DATA FOR REVIEW:
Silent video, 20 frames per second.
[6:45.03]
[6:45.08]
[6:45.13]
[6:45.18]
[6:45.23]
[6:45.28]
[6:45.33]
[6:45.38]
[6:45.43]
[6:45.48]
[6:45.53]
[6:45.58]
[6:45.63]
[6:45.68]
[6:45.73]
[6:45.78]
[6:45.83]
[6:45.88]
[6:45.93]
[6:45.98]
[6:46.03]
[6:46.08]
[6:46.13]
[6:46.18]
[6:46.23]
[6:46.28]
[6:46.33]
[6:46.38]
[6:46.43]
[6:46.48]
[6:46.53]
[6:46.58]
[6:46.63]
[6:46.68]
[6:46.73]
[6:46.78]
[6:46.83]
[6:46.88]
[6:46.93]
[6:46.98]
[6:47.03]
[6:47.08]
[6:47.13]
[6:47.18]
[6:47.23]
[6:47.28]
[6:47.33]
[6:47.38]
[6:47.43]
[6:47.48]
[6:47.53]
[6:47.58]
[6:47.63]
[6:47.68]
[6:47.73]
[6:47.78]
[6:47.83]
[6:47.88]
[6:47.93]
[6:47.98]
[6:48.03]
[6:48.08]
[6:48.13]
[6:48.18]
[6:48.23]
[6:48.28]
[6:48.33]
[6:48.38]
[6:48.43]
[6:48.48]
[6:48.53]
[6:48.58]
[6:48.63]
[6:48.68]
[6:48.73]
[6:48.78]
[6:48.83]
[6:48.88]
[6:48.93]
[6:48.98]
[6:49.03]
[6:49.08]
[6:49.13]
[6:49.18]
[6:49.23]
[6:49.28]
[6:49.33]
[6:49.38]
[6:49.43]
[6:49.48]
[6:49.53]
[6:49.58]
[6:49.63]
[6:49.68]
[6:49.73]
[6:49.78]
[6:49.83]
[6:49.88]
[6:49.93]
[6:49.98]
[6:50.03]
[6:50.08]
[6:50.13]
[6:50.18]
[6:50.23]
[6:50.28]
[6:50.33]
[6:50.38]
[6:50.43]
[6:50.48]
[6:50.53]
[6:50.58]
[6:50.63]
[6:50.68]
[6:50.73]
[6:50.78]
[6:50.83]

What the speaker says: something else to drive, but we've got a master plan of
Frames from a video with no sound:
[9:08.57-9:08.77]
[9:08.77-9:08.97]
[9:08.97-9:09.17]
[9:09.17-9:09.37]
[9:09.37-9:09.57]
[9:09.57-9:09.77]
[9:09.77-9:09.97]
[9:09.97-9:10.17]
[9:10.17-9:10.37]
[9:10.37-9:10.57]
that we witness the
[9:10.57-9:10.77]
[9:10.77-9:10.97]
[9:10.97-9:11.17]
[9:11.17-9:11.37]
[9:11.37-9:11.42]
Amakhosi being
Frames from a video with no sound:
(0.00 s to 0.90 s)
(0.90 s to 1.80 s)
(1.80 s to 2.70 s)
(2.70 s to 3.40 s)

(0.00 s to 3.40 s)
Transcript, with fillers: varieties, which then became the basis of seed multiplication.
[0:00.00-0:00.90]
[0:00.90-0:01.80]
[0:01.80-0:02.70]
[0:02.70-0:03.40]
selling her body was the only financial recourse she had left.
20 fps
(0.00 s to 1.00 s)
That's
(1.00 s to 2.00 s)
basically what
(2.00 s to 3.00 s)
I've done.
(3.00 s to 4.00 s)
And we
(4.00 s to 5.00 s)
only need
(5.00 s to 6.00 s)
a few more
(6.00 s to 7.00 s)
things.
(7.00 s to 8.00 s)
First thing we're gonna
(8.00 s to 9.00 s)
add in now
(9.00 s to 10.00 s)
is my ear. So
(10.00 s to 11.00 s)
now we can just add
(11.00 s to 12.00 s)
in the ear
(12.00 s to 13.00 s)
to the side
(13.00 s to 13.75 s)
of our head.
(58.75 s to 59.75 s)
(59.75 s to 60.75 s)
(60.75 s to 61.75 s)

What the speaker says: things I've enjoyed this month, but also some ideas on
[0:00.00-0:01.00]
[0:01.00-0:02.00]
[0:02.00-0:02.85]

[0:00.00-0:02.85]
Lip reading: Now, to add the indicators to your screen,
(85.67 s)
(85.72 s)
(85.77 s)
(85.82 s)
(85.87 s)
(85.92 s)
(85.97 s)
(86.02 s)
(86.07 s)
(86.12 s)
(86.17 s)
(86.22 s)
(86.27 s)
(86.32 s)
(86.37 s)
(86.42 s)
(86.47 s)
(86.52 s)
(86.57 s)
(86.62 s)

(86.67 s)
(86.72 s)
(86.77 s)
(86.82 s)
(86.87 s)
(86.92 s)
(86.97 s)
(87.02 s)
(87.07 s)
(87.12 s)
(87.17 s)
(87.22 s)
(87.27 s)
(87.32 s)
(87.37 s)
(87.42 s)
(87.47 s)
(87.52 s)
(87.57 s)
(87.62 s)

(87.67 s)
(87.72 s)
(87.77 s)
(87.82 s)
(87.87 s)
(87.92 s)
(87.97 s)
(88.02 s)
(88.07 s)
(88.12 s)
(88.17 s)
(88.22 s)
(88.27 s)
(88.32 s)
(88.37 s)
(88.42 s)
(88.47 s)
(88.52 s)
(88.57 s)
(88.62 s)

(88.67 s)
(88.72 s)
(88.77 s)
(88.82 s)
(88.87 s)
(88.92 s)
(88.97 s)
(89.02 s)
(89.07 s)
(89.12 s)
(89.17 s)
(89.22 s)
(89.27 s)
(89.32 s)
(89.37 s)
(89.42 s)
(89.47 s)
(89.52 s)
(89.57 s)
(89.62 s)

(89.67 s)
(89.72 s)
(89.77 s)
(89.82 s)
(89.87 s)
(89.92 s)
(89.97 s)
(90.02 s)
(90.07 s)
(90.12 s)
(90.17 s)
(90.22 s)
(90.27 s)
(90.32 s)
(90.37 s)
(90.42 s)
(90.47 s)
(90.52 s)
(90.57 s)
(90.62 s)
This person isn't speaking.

ABOUT THIS EXERCISE: Write the listing out once more, keeping each word as it is.

WORKED SOLUTION:
Silent video, 20 frames per second.
[6:45.03]
[6:45.08]
[6:45.13]
[6:45.18]
[6:45.23]
[6:45.28]
[6:45.33]
[6:45.38]
[6:45.43]
[6:45.48]
[6:45.53]
[6:45.58]
[6:45.63]
[6:45.68]
[6:45.73]
[6:45.78]
[6:45.83]
[6:45.88]
[6:45.93]
[6:45.98]
[6:46.03]
[6:46.08]
[6:46.13]
[6:46.18]
[6:46.23]
[6:46.28]
[6:46.33]
[6:46.38]
[6:46.43]
[6:46.48]
[6:46.53]
[6:46.58]
[6:46.63]
[6:46.68]
[6:46.73]
[6:46.78]
[6:46.83]
[6:46.88]
[6:46.93]
[6:46.98]
[6:47.03]
[6:47.08]
[6:47.13]
[6:47.18]
[6:47.23]
[6:47.28]
[6:47.33]
[6:47.38]
[6:47.43]
[6:47.48]
[6:47.53]
[6:47.58]
[6:47.63]
[6:47.68]
[6:47.73]
[6:47.78]
[6:47.83]
[6:47.88]
[6:47.93]
[6:47.98]
[6:48.03]
[6:48.08]
[6:48.13]
[6:48.18]
[6:48.23]
[6:48.28]
[6:48.33]
[6:48.38]
[6:48.43]
[6:48.48]
[6:48.53]
[6:48.58]
[6:48.63]
[6:48.68]
[6:48.73]
[6:48.78]
[6:48.83]
[6:48.88]
[6:48.93]
[6:48.98]
[6:49.03]
[6:49.08]
[6:49.13]
[6:49.18]
[6:49.23]
[6:49.28]
[6:49.33]
[6:49.38]
[6:49.43]
[6:49.48]
[6:49.53]
[6:49.58]
[6:49.63]
[6:49.68]
[6:49.73]
[6:49.78]
[6:49.83]
[6:49.88]
[6:49.93]
[6:49.98]
[6:50.03]
[6:50.08]
[6:50.13]
[6:50.18]
[6:50.23]
[6:50.28]
[6:50.33]
[6:50.38]
[6:50.43]
[6:50.48]
[6:50.53]
[6:50.58]
[6:50.63]
[6:50.68]
[6:50.73]
[6:50.78]
[6:50.83]

What the speaker says: something else to drive, but we've got a master plan of
Frames from a video with no sound:
[9:08.57-9:08.77]
[9:08.77-9:08.97]
[9:08.97-9:09.17]
[9:09.17-9:09.37]
[9:09.37-9:09.57]
[9:09.57-9:09.77]
[9:09.77-9:09.97]
[9:09.97-9:10.17]
[9:10.17-9:10.37]
[9:10.37-9:10.57]
that we witness the
[9:10.57-9:10.77]
[9:10.77-9:10.97]
[9:10.97-9:11.17]
[9:11.17-9:11.37]
[9:11.37-9:11.42]
Amakhosi being
Frames from a video with no sound:
(0.00 s to 0.90 s)
(0.90 s to 1.80 s)
(1.80 s to 2.70 s)
(2.70 s to 3.40 s)

(0.00 s to 3.40 s)
Transcript, with fillers: varieties, which then became the basis of seed multiplication.
[0:00.00-0:00.90]
[0:00.90-0:01.80]
[0:01.80-0:02.70]
[0:02.70-0:03.40]
selling her body was the only financial recourse she had left.
20 fps
(0.00 s to 1.00 s)
That's
(1.00 s to 2.00 s)
basically what
(2.00 s to 3.00 s)
I've done.
(3.00 s to 4.00 s)
And we
(4.00 s to 5.00 s)
only need
(5.00 s to 6.00 s)
a few more
(6.00 s to 7.00 s)
things.
(7.00 s to 8.00 s)
First thing we're gonna
(8.00 s to 9.00 s)
add in now
(9.00 s to 10.00 s)
is my ear. So
(10.00 s to 11.00 s)
now we can just add
(11.00 s to 12.00 s)
in the ear
(12.00 s to 13.00 s)
to the side
(13.00 s to 13.75 s)
of our head.
(58.75 s to 59.75 s)
(59.75 s to 60.75 s)
(60.75 s to 61.75 s)

What the speaker says: things I've enjoyed this month, but also some ideas on
[0:00.00-0:01.00]
[0:01.00-0:02.00]
[0:02.00-0:02.85]

[0:00.00-0:02.85]
Lip reading: Now, to add the indicators to your screen,
(85.67 s)
(85.72 s)
(85.77 s)
(85.82 s)
(85.87 s)
(85.92 s)
(85.97 s)
(86.02 s)
(86.07 s)
(86.12 s)
(86.17 s)
(86.22 s)
(86.27 s)
(86.32 s)
(86.37 s)
(86.42 s)
(86.47 s)
(86.52 s)
(86.57 s)
(86.62 s)

(86.67 s)
(86.72 s)
(86.77 s)
(86.82 s)
(86.87 s)
(86.92 s)
(86.97 s)
(87.02 s)
(87.07 s)
(87.12 s)
(87.17 s)
(87.22 s)
(87.27 s)
(87.32 s)
(87.37 s)
(87.42 s)
(87.47 s)
(87.52 s)
(87.57 s)
(87.62 s)

(87.67 s)
(87.72 s)
(87.77 s)
(87.82 s)
(87.87 s)
(87.92 s)
(87.97 s)
(88.02 s)
(88.07 s)
(88.12 s)
(88.17 s)
(88.22 s)
(88.27 s)
(88.32 s)
(88.37 s)
(88.42 s)
(88.47 s)
(88.52 s)
(88.57 s)
(88.62 s)

(88.67 s)
(88.72 s)
(88.77 s)
(88.82 s)
(88.87 s)
(88.92 s)
(88.97 s)
(89.02 s)
(89.07 s)
(89.12 s)
(89.17 s)
(89.22 s)
(89.27 s)
(89.32 s)
(89.37 s)
(89.42 s)
(89.47 s)
(89.52 s)
(89.57 s)
(89.62 s)

(89.67 s)
(89.72 s)
(89.77 s)
(89.82 s)
(89.87 s)
(89.92 s)
(89.97 s)
(90.02 s)
(90.07 s)
(90.12 s)
(90.17 s)
(90.22 s)
(90.27 s)
(90.32 s)
(90.37 s)
(90.42 s)
(90.47 s)
(90.52 s)
(90.57 s)
(90.62 s)
This person isn't speaking.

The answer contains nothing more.